Roose, whose interests are more targeted towards younger members of the financial world, reported that he wanted to get into this secret dinner to analyze what kind of world new financiers were getting sucked into. The Kappa Beta Phi society he uncovered was quite alarming, their gross behavior giving us insight into how removed the 1% really are psychologically from the rest of the word.
The fraternity was started in 1929 as a drunken version of the much more academic Phi Beta Kappa fraternity. Up until now it has served as a party group for Wall Street’s top finance people; their motto reflects their frat conduct, reading “While we live, we eat and drink” (from the Latin “Dum vivamus edimus et biberimus”). In fact, the Wall Street chapter is the last surviving chapter of Kappa Beta Phi, and continues, seemingly, to celebrate a time long past. The event, through the critical gaze of Roose, really shows how distant and in their own world insanely rich finance folks are.
Roose’s conclusions about the dinner (and wackily offensive comedy show) ring very true.
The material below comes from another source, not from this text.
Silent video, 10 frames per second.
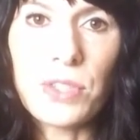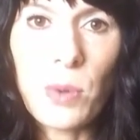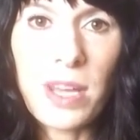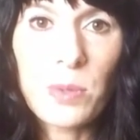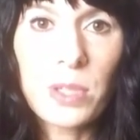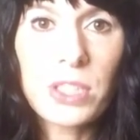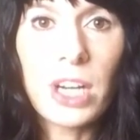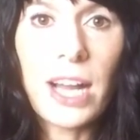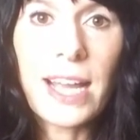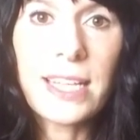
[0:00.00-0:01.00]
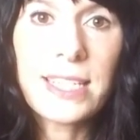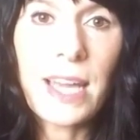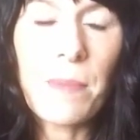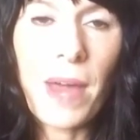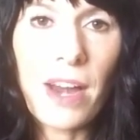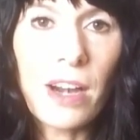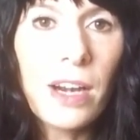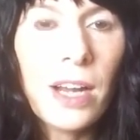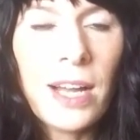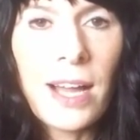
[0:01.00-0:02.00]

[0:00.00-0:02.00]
So as we're trying to get better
The idea that the world’s top financiers get together to make light of some serious financial catastrophes, of which they are probably in part responsible, suggests that these folks have no conscious connection to reality. They are not aware of the crises and the weight of their own decisions. Also, these people are afraid enough of speaking their minds that their opinions are reduced to sketches in front of their drunken colleagues. Great big piles of cash, says Roose, have created a social class that only communicate with itself, isolated from a reality that is in dire need of its help. A lot of scary insights into the behavior of the rich, all from one expensive frat get together.
The article in New York really is a must read, and may prompt you to read Roose’s book, Young Money, of which the coverage from 2012 is an excerpt. It is sincerely fascinating, but ultimately tragic, how Wall Street executives, and those of their ilk, perceive the world, and how they nervously safeguard their financial power and influence. Roose’s commentary cements the idea in our minds that money changes people for the worse; a highly symbolic material creating an illusory world where real problems are to be the butt of many an inebriated joke. That’s really not a healthy or helpful attitude for people with that much influence to have, and I hope continued proliferation of Roose’s work inspires at least a little more social awareness on the part of younger generations entering the financial kingdom.